Vi raccontiamo la folle storia di Maurice Flitcroft, il peggior golfista del mondo che riuscì a ingannare l’Open Championship e diventare una leggenda.


C’era una volta, nel grigio nord dell’Inghilterra, un uomo armato di sogni e bastoni da golf comprati per corrispondenza. Si chiamava Maurice Flitcroft, aveva 46 anni, faceva il gruista a Barrow-in-Furness, non aveva l’handicap di gioco e non aveva mai fatto 18 buche complete in vita sua. Ma nel 1976 decise che era arrivato il momento di diventare leggenda. E lo fece a modo suo, tentando di qualificarsi per il torneo più blasonato del Regno Unito, l’Open Championship.

Quando si presentò sul tee del Formby Golf Club, la scena era degna di un film del miglior Woody Allen. Scarpe di plastica, cappello da pesca, dentiera traballante e un set di ferri così modesti che probabilmente erano già vintage all’epoca. Il suo compagno di gioco, un certo Jim Howard, ancora ricorda quel primo swing con un misto di orrore e fascino: “Sembrava stesse cercando di uccidere qualcuno”. 

Il risultato? Un colossale 121, ben 49 sopra il par. Il peggior score nella storia delle qualificazioni del major britannico e, per fortuna, mai più eguagliato. 

Al termine del giro i media si divertirono con titoli come “L’intruso del Secolo” o “Un incapace al British Open: un imbroglione se ne prende 121”.

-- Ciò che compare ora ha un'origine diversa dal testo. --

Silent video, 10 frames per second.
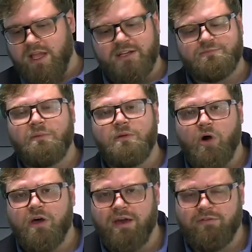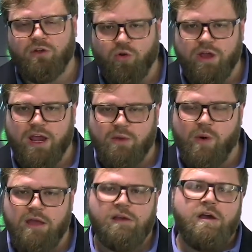it's probably worth having a look
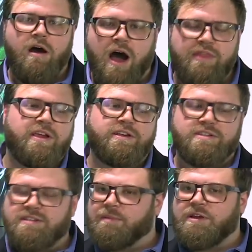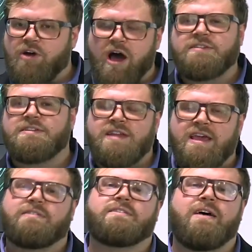anyway. I think it's just something nice and
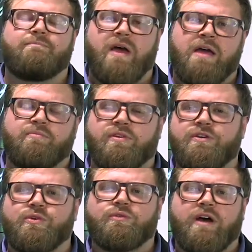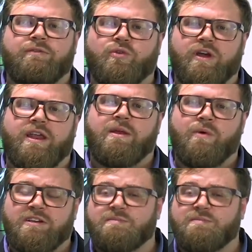neat to have and pretty cool to have a look at anyway,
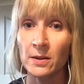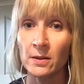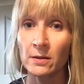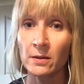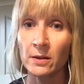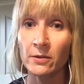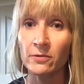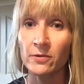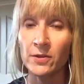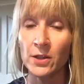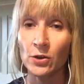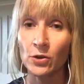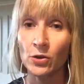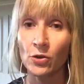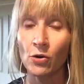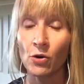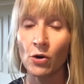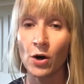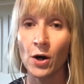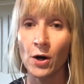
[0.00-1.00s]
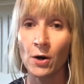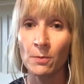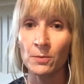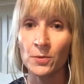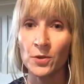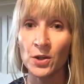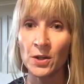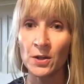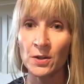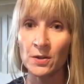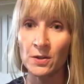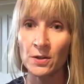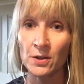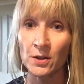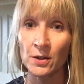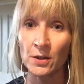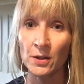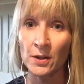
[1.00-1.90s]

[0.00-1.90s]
lifting your arm just to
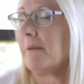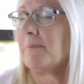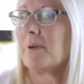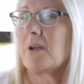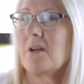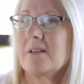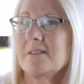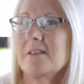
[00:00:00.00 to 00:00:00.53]

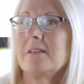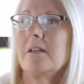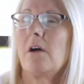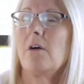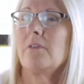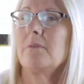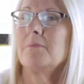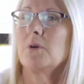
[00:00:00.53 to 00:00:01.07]
because
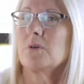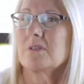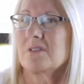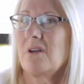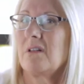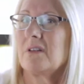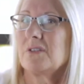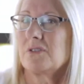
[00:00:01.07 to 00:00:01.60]
all the milk
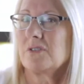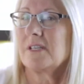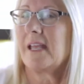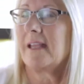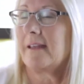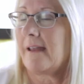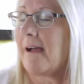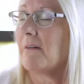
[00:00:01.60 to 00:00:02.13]
solids are
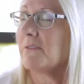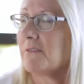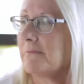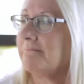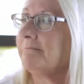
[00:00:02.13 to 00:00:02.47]
taken out.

Ma non finisce qui. Perché se la performance era stata tragicomica, la reazione dell’establishment fu pura tragedia shakespeariana. Quando il Royal&Ancient scoprì che Maurice si era autodefinito “professionista” spuntando una casella sul modulo così, senza farsi troppi problemi, fu il panico. Sir Keith Mackenzie, il segretario di allora, non la prese benissimo anzi, dichiarò guerra. Da lì iniziò una sorta di commedia a puntate, un duello epico tra il rigore british dell’élite del golf e l’imperturbabile ostinazione di un gruista sognatore. Maurice tentò più volte di rientrare nelle qualificazioni, ogni volta con un nome e un travestimento diverso. Gene Pacecki con baffoni e occhiali da sole, James Vangane col cappello da cacciatore e Gerard Hoppy con l’aria di uno che la buca la vedeva doppia, ma solo per via della miopia. I funzionari del torneo arrivarono persino ad assumere un esperto di calligrafia per smascherare le sue iscrizioni.

Nel 1980 si superò. Deciso a partecipare al torneo di Gullane, arrivò la sera prima con suo figlio James e montò la tenda nel buio totale, convinto di essere in mezzo alla campagna scozzese. Al risveglio, però, trovò un piccolo esercito di poliziotti attorno a sé. Aveva piantato la tenda sul fairway della 18. 

La fama di Flitcroft, con il suo swing improbabile e l’animo romantico, arrivò addirittura oltre oceano conquistando i cuori del popolo americano. Negli Stati Uniti nacque persino il “Maurice Gerald Flitcroft Member-Guest Tournament”, un Invitational surreale con buche extra-large e due bandiere per green. 

A raccontarne le gesta ci pensò lo scrittore Scott Murray, autore del libro “Il Fantasma dell’Open”, che lo descrisse così: “Flitcroft  apparteneva a quella generazione che lasciava la scuola per lavorare in fabbrica, e che non osava sognare troppo in grande”. Ma Maurice, con la sua dentiera e il suo sogno impossibile, osò eccome.

Perché il golf, come la vita, non è solo tecnica e talento. È anche follia, perseveranza e la capacità di prendersi poco sul serio mentre si sfida l’impossibile. Flitcroft non vinse mai nulla, ma ci lasciò la storia più assurda, tenera e umana che il nostro sport abbia mai visto. E allora, mentre oggi si discute di dati biometrici e di rollback delle palline per ridurne la distanza del volo, un pensiero va inesorabilmente a lui, il peggior giocatore di sempre, che osò disturbare il tè delle cinque del golf inglese con un fragoroso “FORE!” e il cuore pieno di sogni.